# FS 2 tanks and misc equipment



## Algae Beater (Apr 21, 2010)

I have some things i need to get rid of quickly

current usa 36 inch HOT5 double bulb fixture. with some old bulbs $60

Hagen GLO 36 inch HOT5 double bulb fixture, has the mounting legs and the hanging kit $75










several 10 gallon tanks $5

aqua clear mini $10

HYDOR 550 powerhead only used for 5 months $25

I also have a 10 gallon rimless setup as an LED - lit riparium uses a submersible filter, hagen heater, 2 x 9 watt led bulbs various plants and a pair of white seam bettas. $155 takes it all










if you would like photos or further information, please pm me


----------



## Algae Beater (Apr 21, 2010)

Bump! make me some offers


----------



## Algae Beater (Apr 21, 2010)

bump ttt !!!


----------



## Algae Beater (Apr 21, 2010)

bumpo to the top!


----------



## Algae Beater (Apr 21, 2010)

Bah_hump!!


----------



## Algae Beater (Apr 21, 2010)

bump to the top!!!


----------



## Algae Beater (Apr 21, 2010)

to the top, new pricing


----------



## Mikey2455 (Jul 19, 2012)

Pm sent.......


----------



## Algae Beater (Apr 21, 2010)

no one wants a 45 gallon tank with over $100 worth of substrate for $35 dollars ... wow


----------



## santeclaws (Aug 3, 2012)

might be interested in the 45g... don't need the substrate though, just the tank.


----------



## Foxtail (Mar 14, 2012)

Dont be silly... Take the substrate too then sell the substrate to get the tank for free!

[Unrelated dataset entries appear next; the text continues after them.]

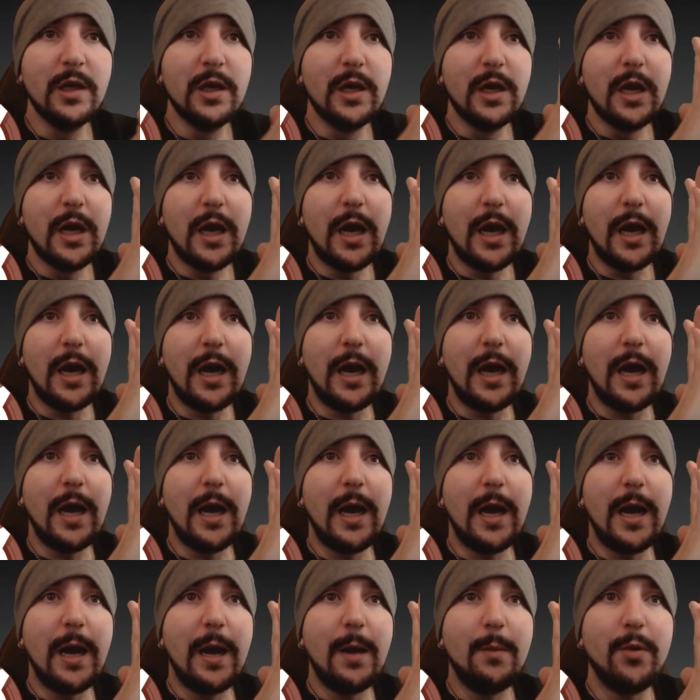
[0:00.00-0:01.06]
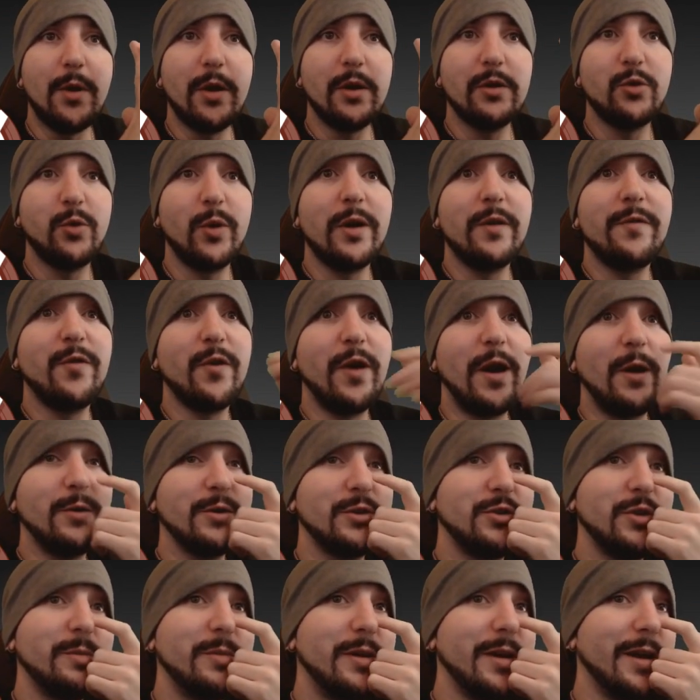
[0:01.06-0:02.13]
But 24-hour
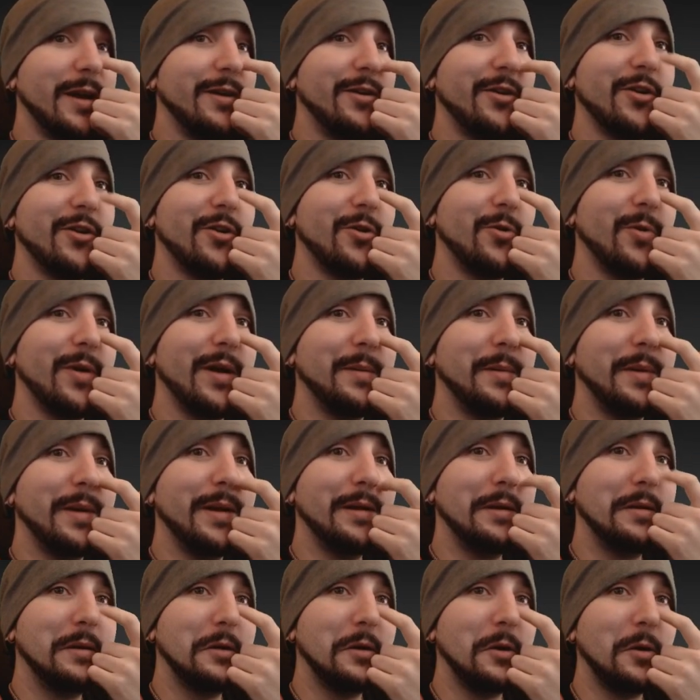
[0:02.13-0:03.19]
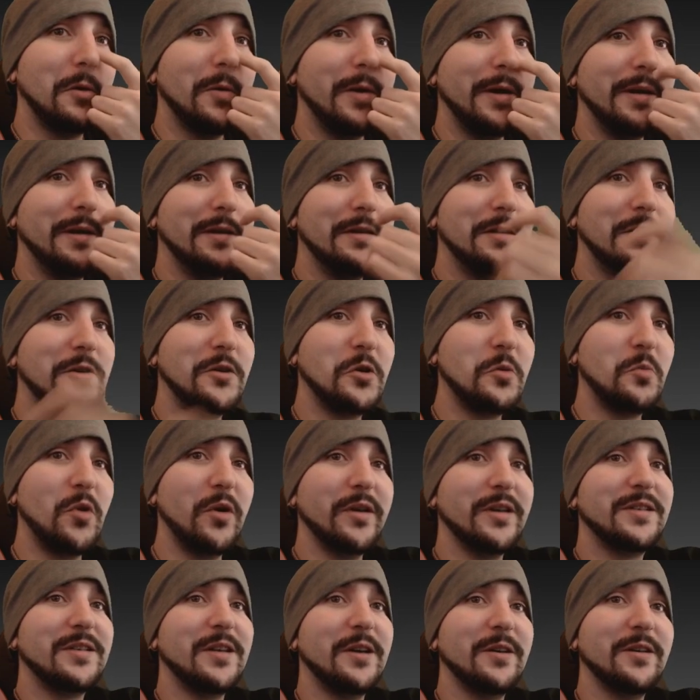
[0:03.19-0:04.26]
stream, yeah, no way, man, no way. Good morning,
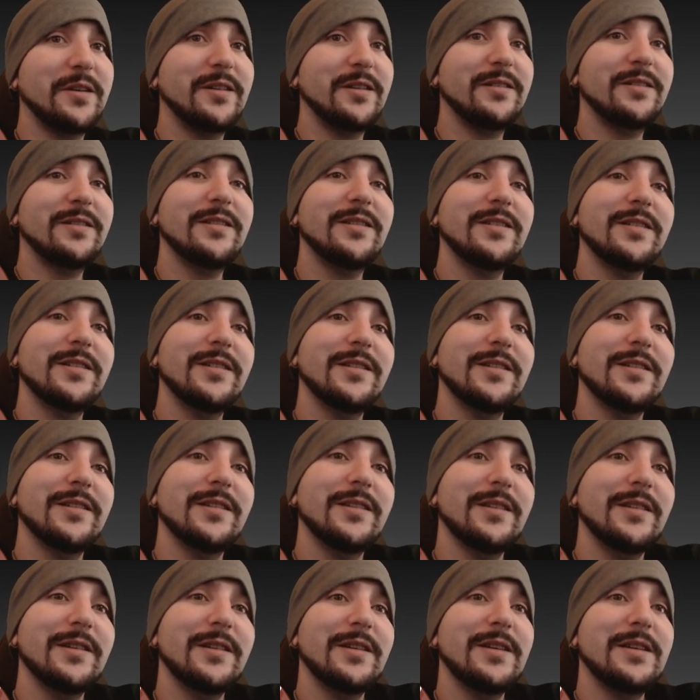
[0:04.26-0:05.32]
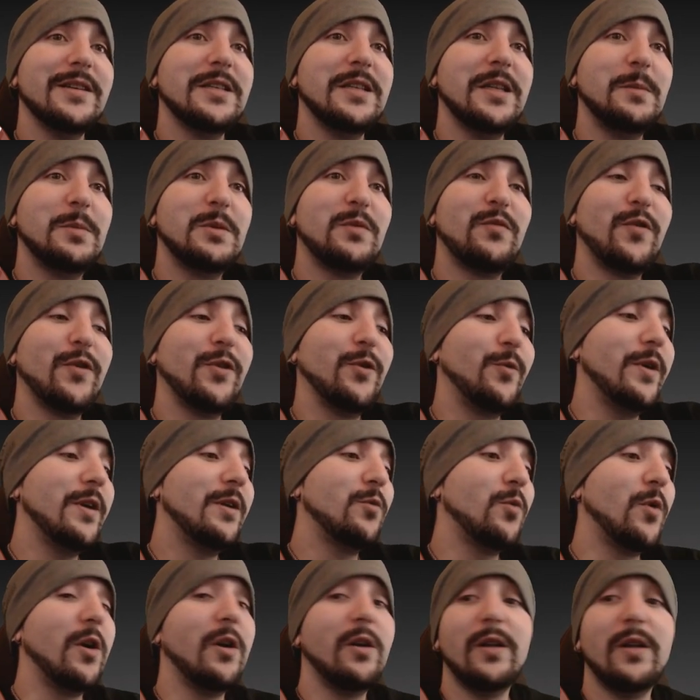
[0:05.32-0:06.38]
Sergeant. Leaps for the week.
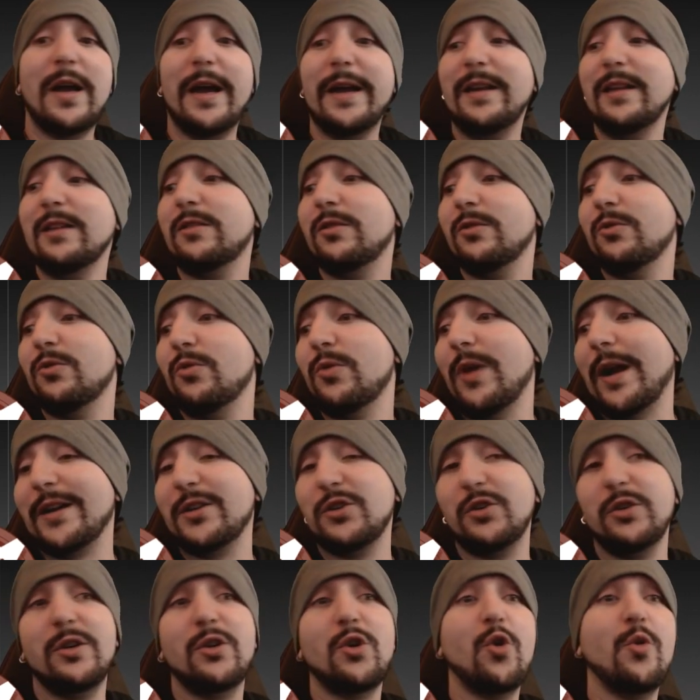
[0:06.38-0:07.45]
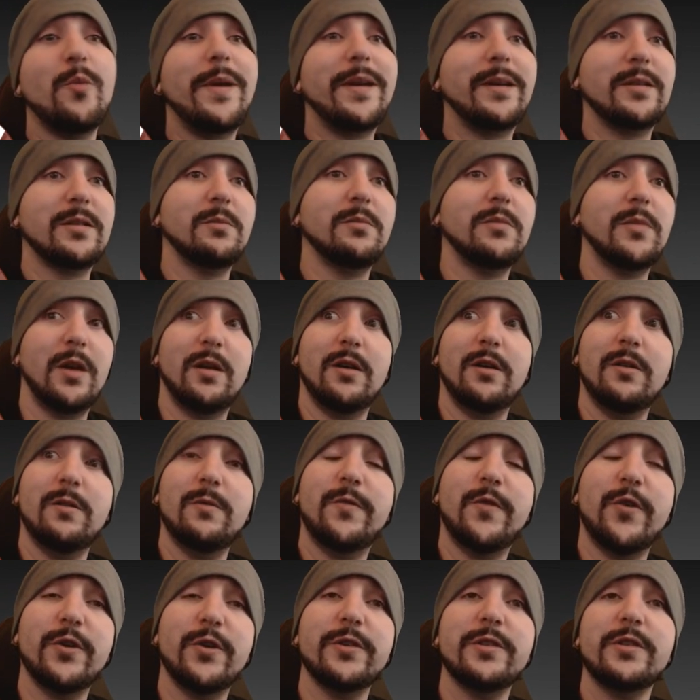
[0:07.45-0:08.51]
Well, I need to actually go make some dinner
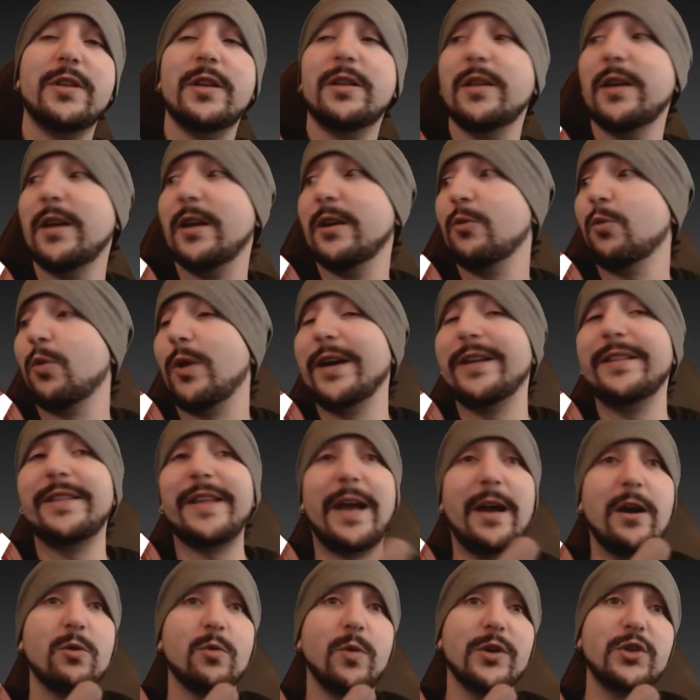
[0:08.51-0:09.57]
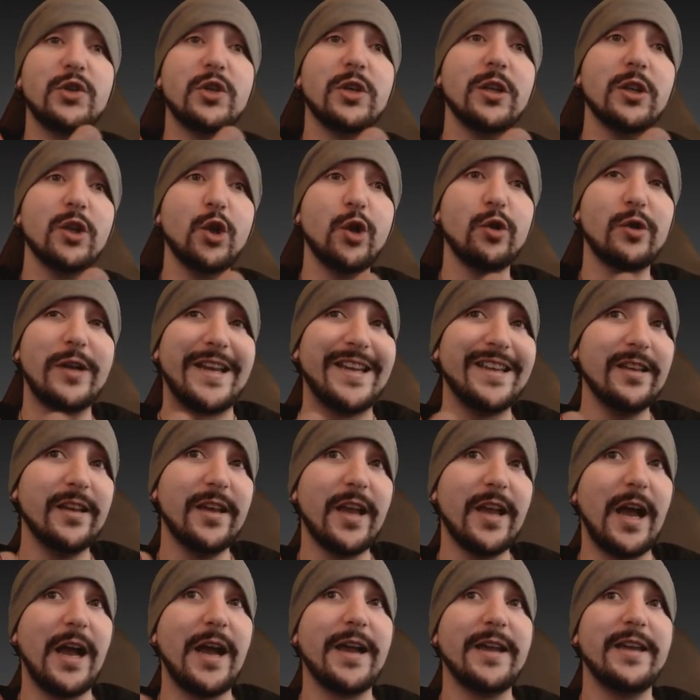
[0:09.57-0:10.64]
first, and then wind down watching a little
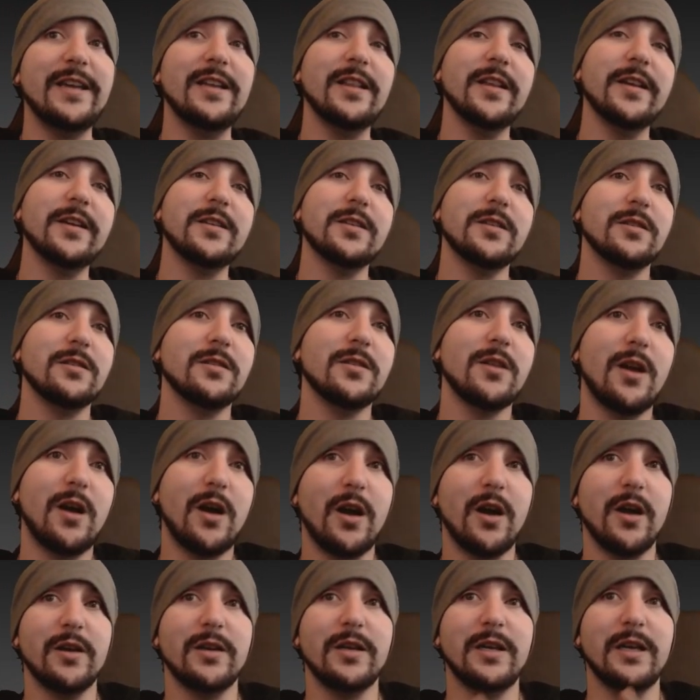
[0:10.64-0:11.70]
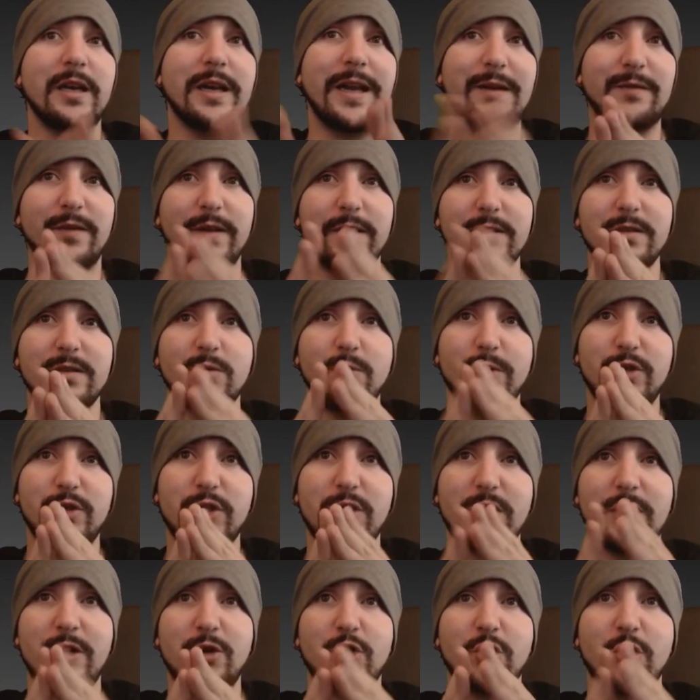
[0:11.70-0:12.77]
Helix on Netflix, which is
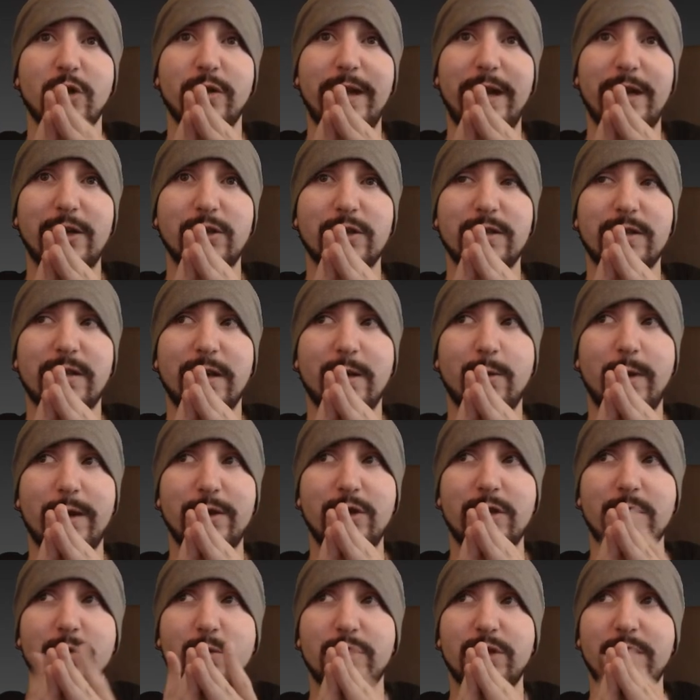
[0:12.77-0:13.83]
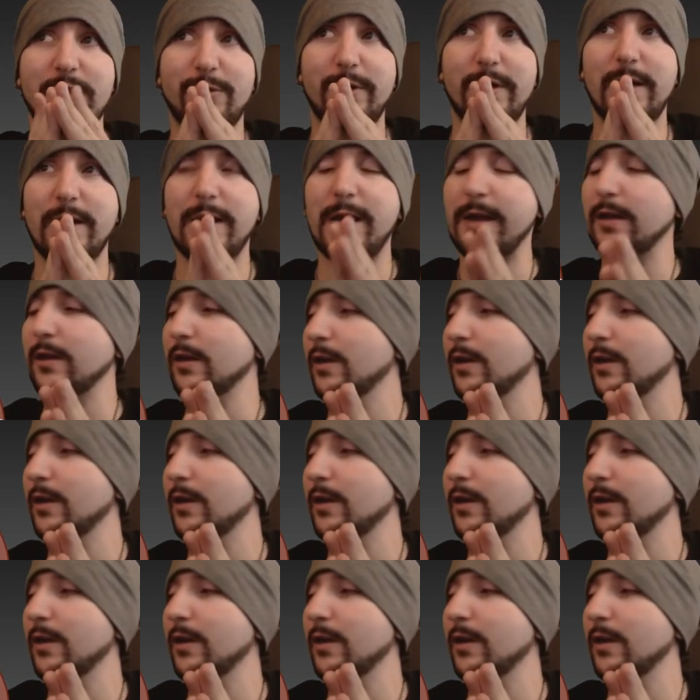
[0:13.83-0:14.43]
a new show that I just started watching, which I really like.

Sent from my SGH-T959D using Tapatalk 2


----------



## The Guy (Nov 26, 2010)

$35 for a quality 45g Hagen tank is a great deal by itself, the substrate is a free bonus, if you don't need it sell it, someone is always needing good quality growing substrate.
Good luck with your sales Kevin


----------



## Algae Beater (Apr 21, 2010)

Im sick of tripping over this tank! someone come get it NOW
its free to the first person who calls me tonight. on the condition that it has to be gone this evening!!!!

-kevin
6047603273


----------



## Algae Beater (Apr 21, 2010)

tank is gone! finally!


----------



## Foxtail (Mar 14, 2012)

And just when you dropped it closer to my price range! 

Sent from my SGH-T959D using Tapatalk 2


----------



## Mikey2455 (Jul 19, 2012)

Pm sent about powerless earlier never replied about a meet time


----------



## Nicole (Nov 21, 2011)

The 10g rimless setup looks amazing in person, you guys should go see for yourselves


----------



## Algae Beater (Apr 21, 2010)

closing this thread


----------